Book description
When westward expansion began in the early nineteenth century, the
Jewish population of the United States was only 2,500. As Jewish
immigration surged over the century between 1820 and 1920, Jews began to
find homes in the Ohio River Valley. In Jewish Communities on the Ohio
River, Amy Hill Shevitz chronicles the settlement and evolution of
Jewish communities in small towns on both banks of the river-towns such
as East Liverpool and Portsmouth, Ohio, Wheeling, West Virginia, and
Madison, Indiana. Though not large, these communities influenced
American culture and history by helping to develop the Ohio River Valley
while transforming Judaism into an American way of life. The Jewish
experience and the regional experience reflected and reinforced each
other. Jews shared regional consciousness and pride with their Gentile
neighbors. The antebellum Ohio River Valley's identity as a cradle of
bourgeois America fit very well with the middle-class aspirations and
achievements of German Jewish immigrants in particular.

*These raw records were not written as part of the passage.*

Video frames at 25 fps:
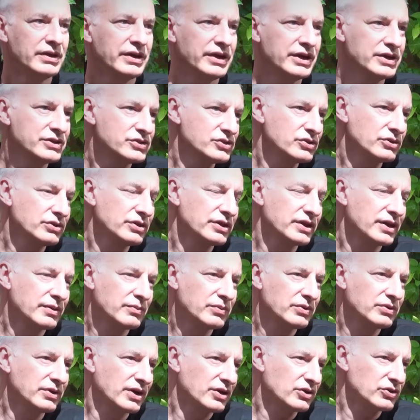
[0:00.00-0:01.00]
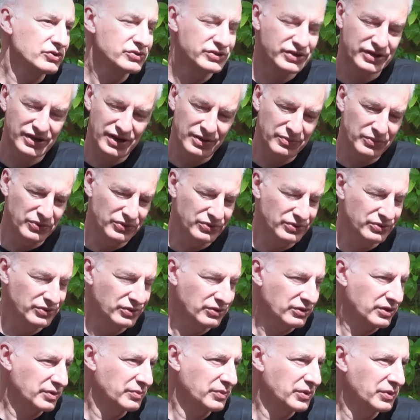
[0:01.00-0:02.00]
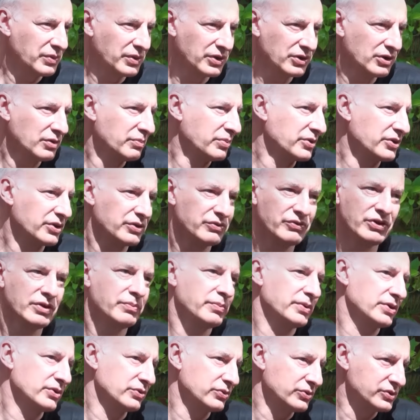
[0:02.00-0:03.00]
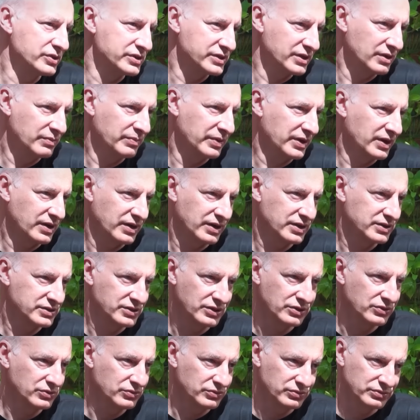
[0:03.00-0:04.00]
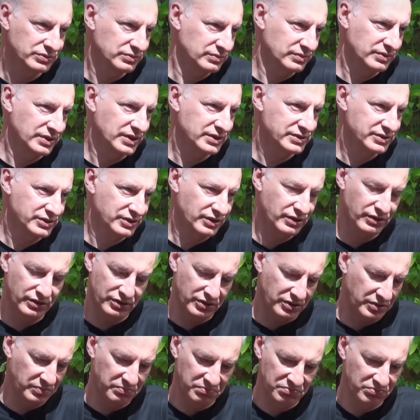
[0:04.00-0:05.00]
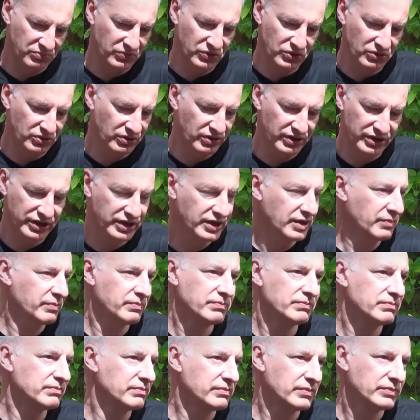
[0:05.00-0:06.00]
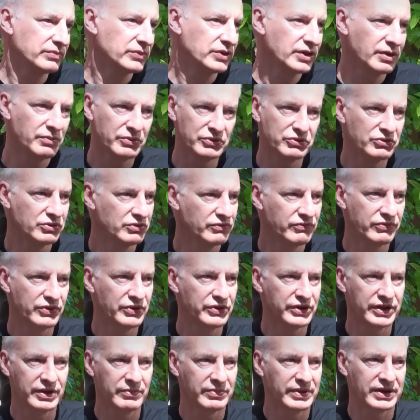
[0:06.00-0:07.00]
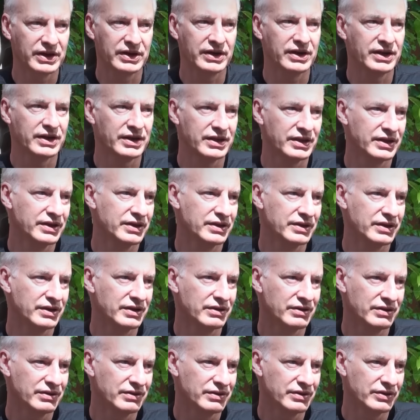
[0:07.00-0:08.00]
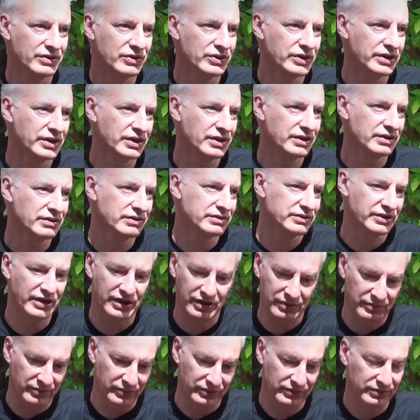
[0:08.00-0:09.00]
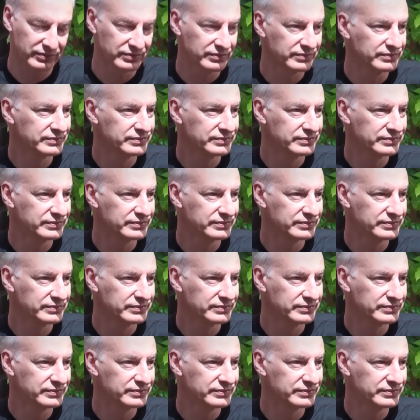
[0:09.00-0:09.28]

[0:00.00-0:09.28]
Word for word: Eso, digamos, aconsejamos no removerlo porque no es perjudicial para la salud. Así que no haría, digamos, no influiría para nada en el, en el termo.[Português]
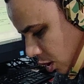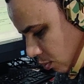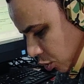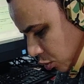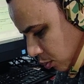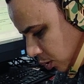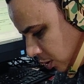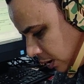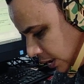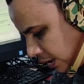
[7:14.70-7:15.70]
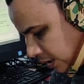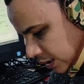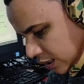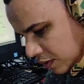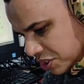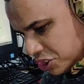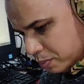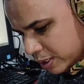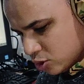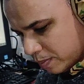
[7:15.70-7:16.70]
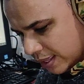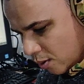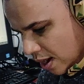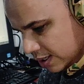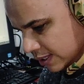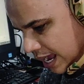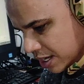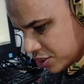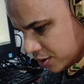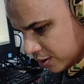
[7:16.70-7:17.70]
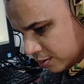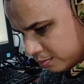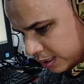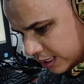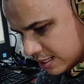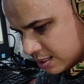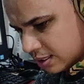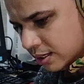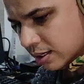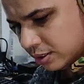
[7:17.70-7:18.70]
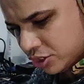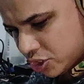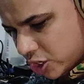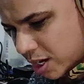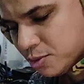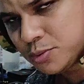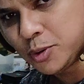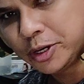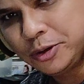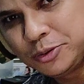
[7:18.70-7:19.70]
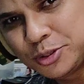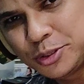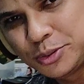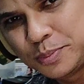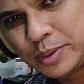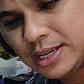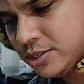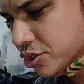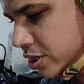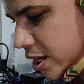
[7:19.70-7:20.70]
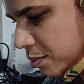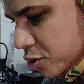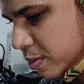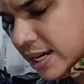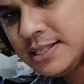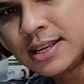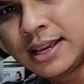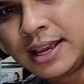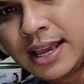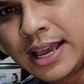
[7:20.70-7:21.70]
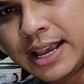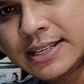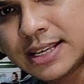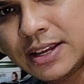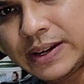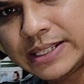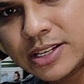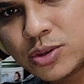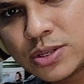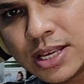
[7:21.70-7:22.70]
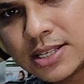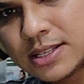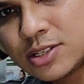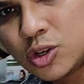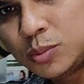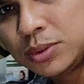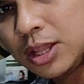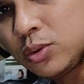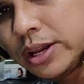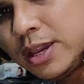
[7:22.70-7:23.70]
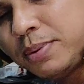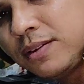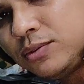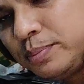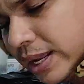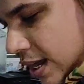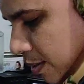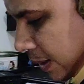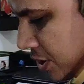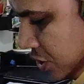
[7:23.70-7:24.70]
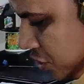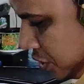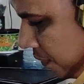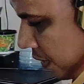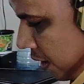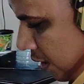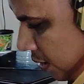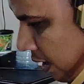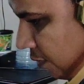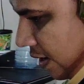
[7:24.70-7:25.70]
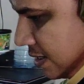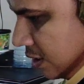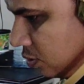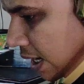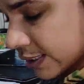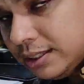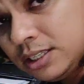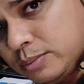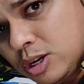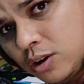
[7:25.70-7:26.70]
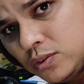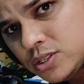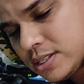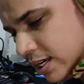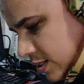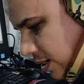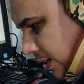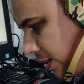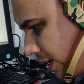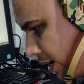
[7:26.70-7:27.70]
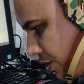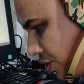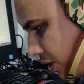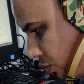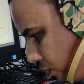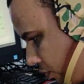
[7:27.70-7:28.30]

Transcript: Muito bom. Então a gente prezou pela qualidade, beleza? Esticamos um pouquinho no, no preço, esticamos, mas é isso aí, vai ser sucesso esse computador aqui para pra, pra gente tá fazendo, atendendo melhor vocês aí, né? Editando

In these small
towns, Jewish citizens created networks of businesses and families that
were part of a distinctive middle-class culture. As a minority group
with a vital role in each community, Ohio Valley Jews fostered religious
pluralism as their contributions to local culture, economy, and civic
life countered the antisemitic sentiments of the period. Jewish
Communities on the Ohio River offers enlightening case studies of the
associations between Jewish communities in the big cities of the region,
especially Cincinnati and Pittsburgh, and the smaller river towns that
shared an optimism about the Jewish future in America. Jews in these
communities participated enthusiastically in ongoing dialogues
concerning religious reform and unity, playing a crucial role in the
development of American Judaism. The history of the Ohio River Valley
includes the stories of German and East European Jewish immigrants in
America, of the emergence of American Reform Judaism and the adaptation
of tradition, and of small-town American Jewish culture. While relating
specifically to the diversity of the Ohio River Valley, the stories of
these towns illustrate themes that are central to the larger experience
of Jews in America. Amy Hill Shevitz teaches religious studies at
California State University, Northridge.